The kinetic parameters (degradation rate constants k) and thermodynamic parameters (enthalpy of activation ΔH≠, entropy of activation ΔS≠ and energy of activation Ea) of CIL decay were calculated.The results are depicted in Table 3. The kinetic order of CIL degradation in the formulation with PVP was established based on the amount of the remaining drug in the samples after their exposure to increasing temperature at elevated RH for different time intervals. This procedure is approved by ICH Guidelines for Industry Q1A (R2) stability testing of new drug substances and products. During the exposure the gradual loss of CIL content with the concomitant increase of the CIL degradation product was observed, while the appropriate kinetic curve ct = f(t) took the form of exponential function. Hence, the studied reaction was defined as first order kinetics with one product. The rate of such reaction depends only on the concentration of CIL and it decreases linearly with the decrease of the reactant’s concentration. Taking the above into consideration the degradation rate constant of the observed reaction was calculated using the following formula:
ln ct = ln c0 – k.t
where: ct (%) is the concentration of CIL in the sample during t [h] in the isothermal test, c0 is 100% and k [s-1] is the reaction rate constant. According to the theory of first-order kinetics the semilogarithmic plot c = f(t) is linear and its slope corresponds to the magnitude of the degradation rate constant k (Figure 3). Thus, the least squares method was used to calculate the regression parameters: y = ax + b, a ± ∆ a, b ±∆ b, standard errors Sa, Sb and the correlation coefficient r. The ±∆ a, ±∆ b were estimated for f = n - 2 degrees of freedom and a=0.05 Table 3 summarizes the results for each experiment.
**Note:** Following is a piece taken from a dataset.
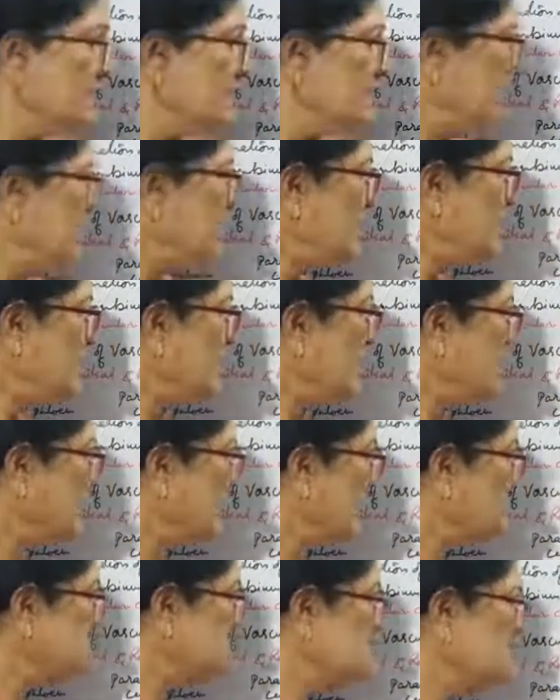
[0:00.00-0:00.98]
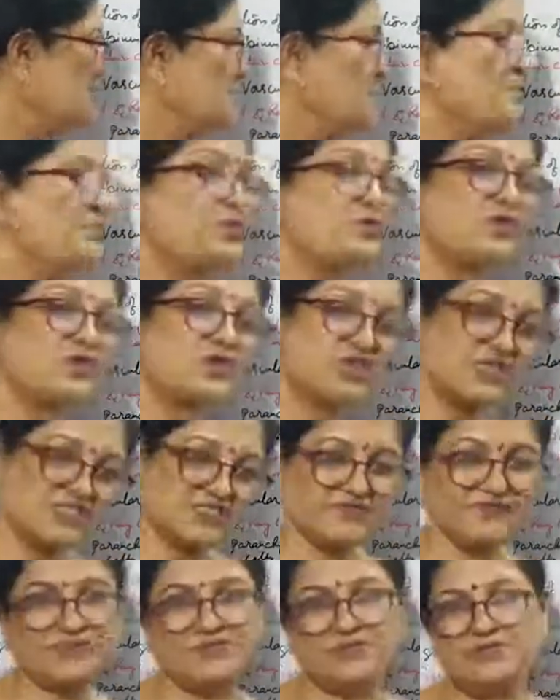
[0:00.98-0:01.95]
it becomes porous
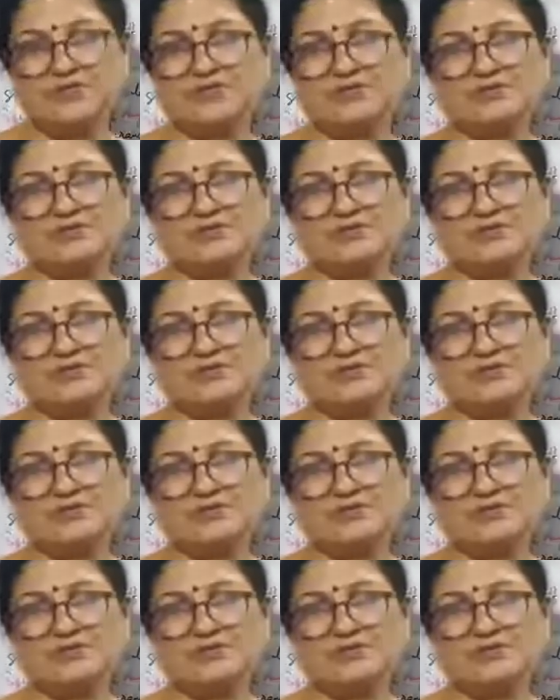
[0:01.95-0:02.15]
wood.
The kinetic parameters of the stability of pure CIL are derived from our previous studies with CIL in solid state (24-26). According to the provided literature data CIL undergoes a rapid degradation described by the autocatalytic reaction model (Figure 4). In the current study it has been proven that the presence of PVP changes the reaction kinetics to the first order. This alternation can be considered as a benefit since the process of CIL decay in the presence of PVP becomes more predictable, increasing thereby safety of CIL clinical use. The reaction is one-phase instead of three-phase (slow initiation, rapid acceleration and slow termination) as demonstrated for pure CIL and there is no danger of its rapid acceleration in the presence of degradation product or secondary to improper storage in home medicine cabinet (24). Furthermore, the corresponding degradation rate constants k for pure CIL and CIL in CIL/PVP formulations differs significantly. Under the experimental conditions of increased RH = 75% and T = 70 ° C, k for pure CIL equaled (1.217 ± 0.059) 10-7 s-1 (t0,5 = 9,5 days) while for CIL/PVP formulation it was two orders of magnitude lower, i.e., (7.863 ± 0.045) 10-9 s-1 (t0,5 = 1020 days) for physical mixture and (1.000 ± 0.022) 10-9 s-1 (t0,5 = 1020 days) for solid dispersion (p < 0.05). This indicates that the addition of PVP significantly improved the stability of CIL. The half-life of CIL in the formulation with PVP increased over 33 months.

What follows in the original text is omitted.